[Saved entries]
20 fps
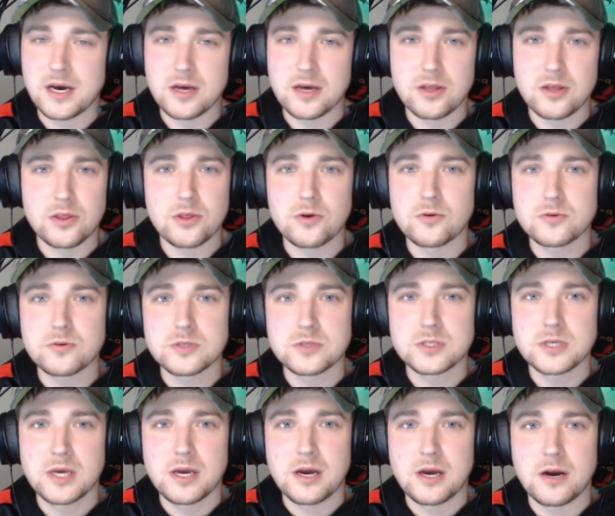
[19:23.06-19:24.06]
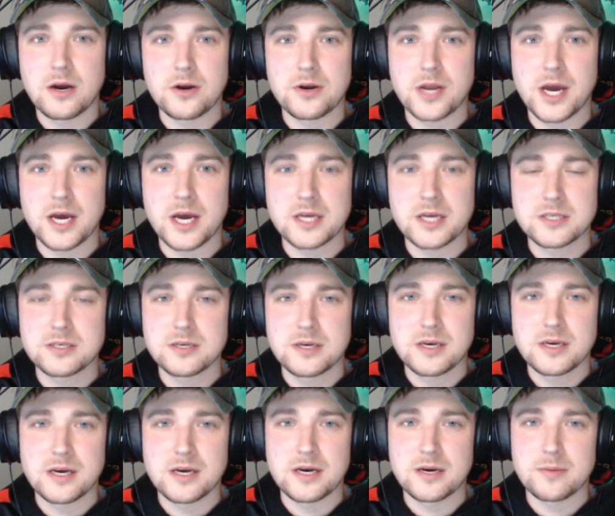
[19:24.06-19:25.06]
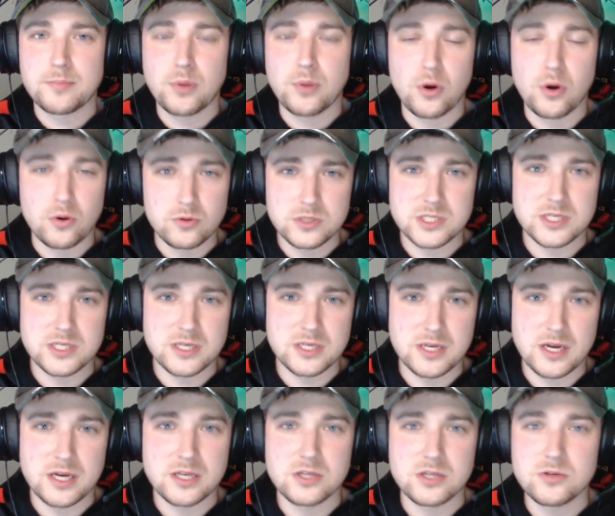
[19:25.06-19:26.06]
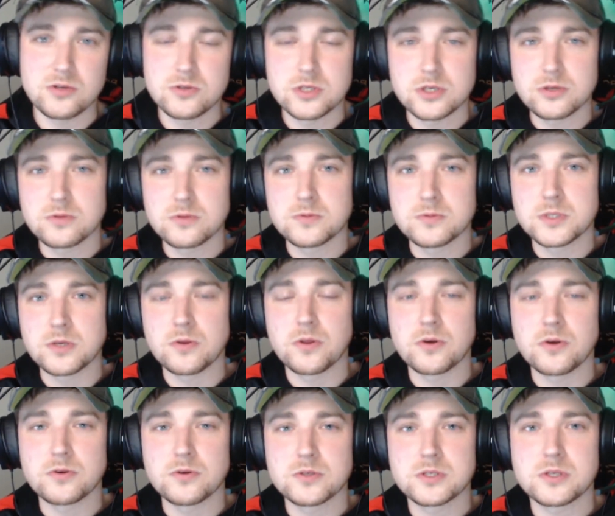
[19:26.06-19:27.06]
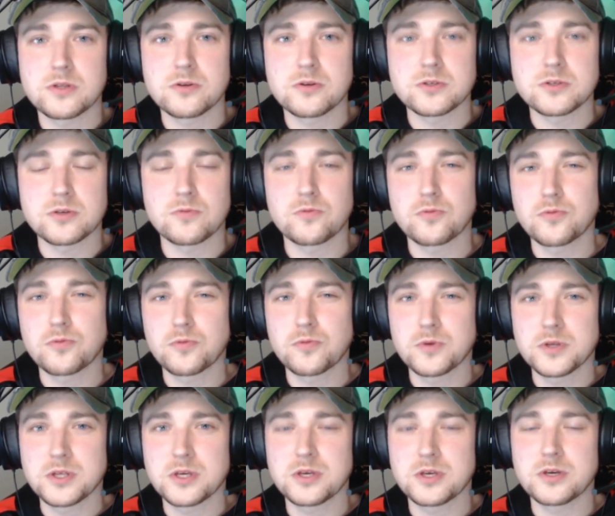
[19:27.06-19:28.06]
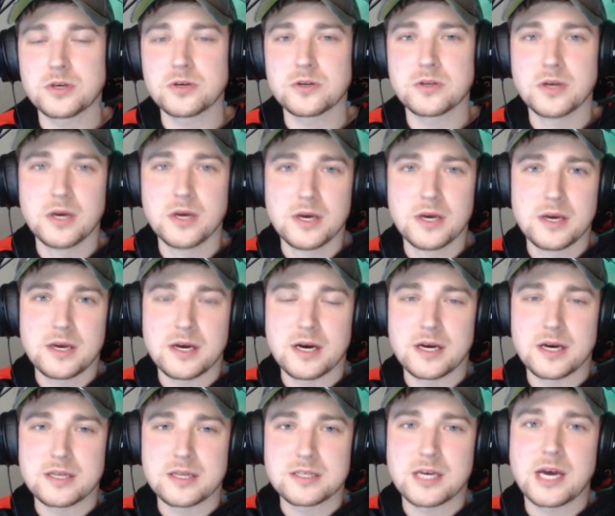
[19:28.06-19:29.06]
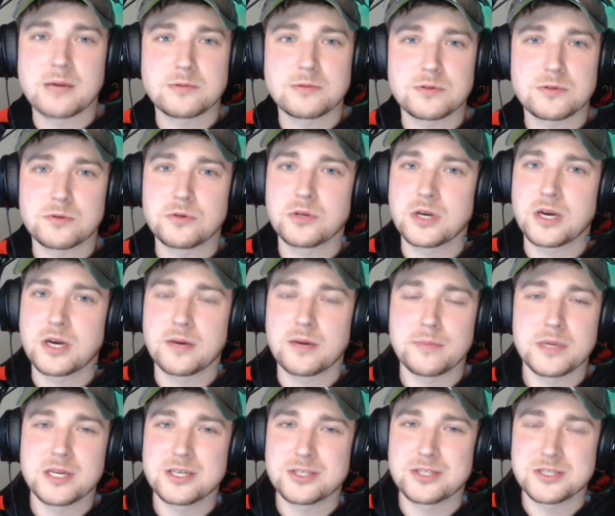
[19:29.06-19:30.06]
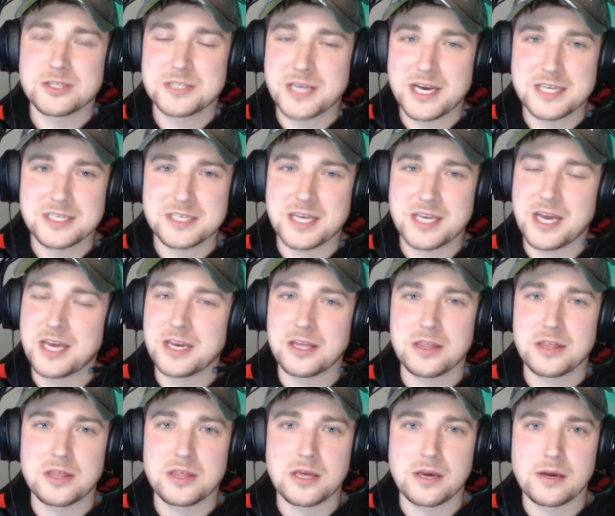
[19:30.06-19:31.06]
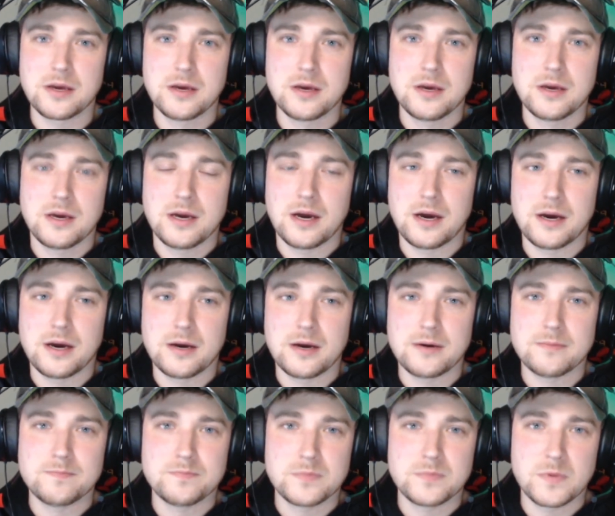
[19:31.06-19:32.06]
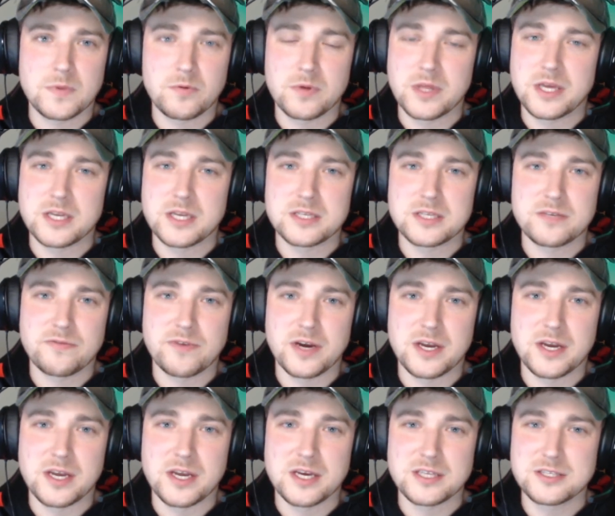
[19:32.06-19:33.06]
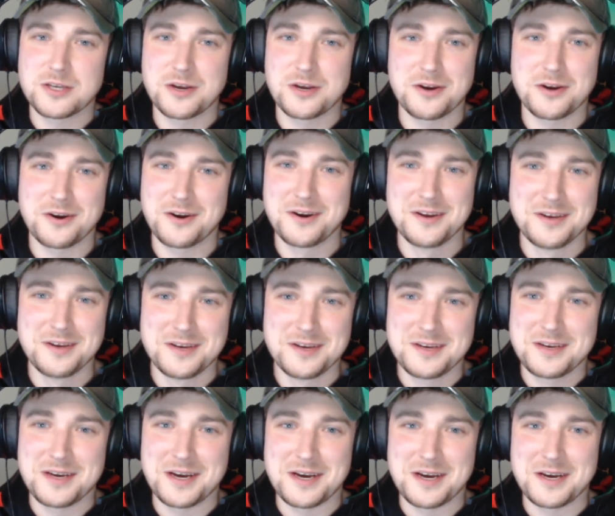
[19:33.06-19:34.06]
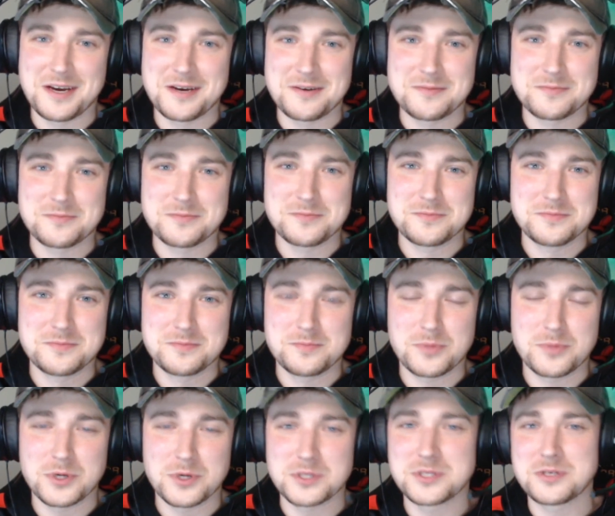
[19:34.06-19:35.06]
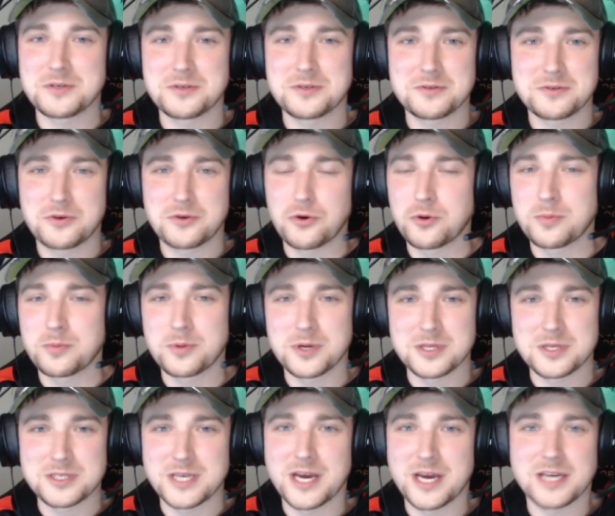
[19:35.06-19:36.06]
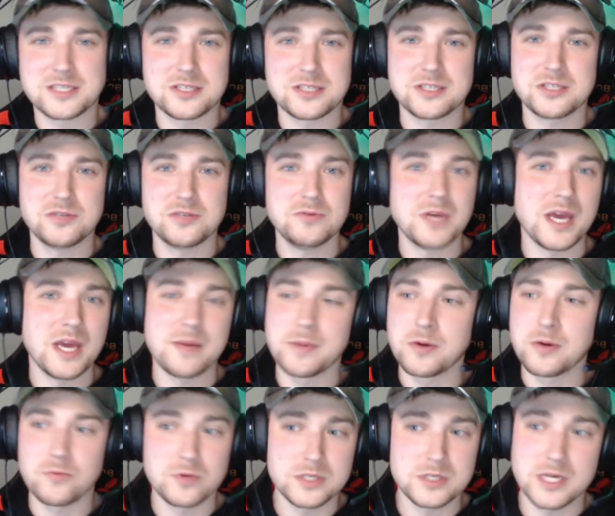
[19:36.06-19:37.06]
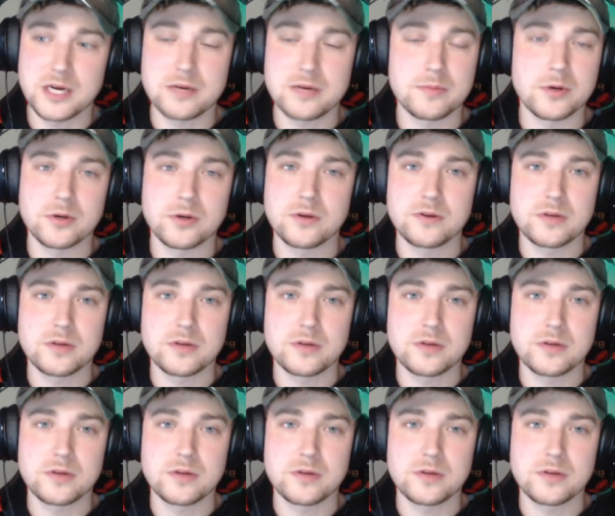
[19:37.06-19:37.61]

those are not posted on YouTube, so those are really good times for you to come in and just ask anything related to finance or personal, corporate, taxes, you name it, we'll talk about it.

# What is required:
Output the full set of records above without changing a word, and drop the images.

# Solution for this exercise:
20 fps
[19:23.06-19:24.06]
[19:24.06-19:25.06]
[19:25.06-19:26.06]
[19:26.06-19:27.06]
[19:27.06-19:28.06]
[19:28.06-19:29.06]
[19:29.06-19:30.06]
[19:30.06-19:31.06]
[19:31.06-19:32.06]
[19:32.06-19:33.06]
[19:33.06-19:34.06]
[19:34.06-19:35.06]
[19:35.06-19:36.06]
[19:36.06-19:37.06]
[19:37.06-19:37.61]

those are not posted on YouTube, so those are really good times for you to come in and just ask anything related to finance or personal, corporate, taxes, you name it, we'll talk about it.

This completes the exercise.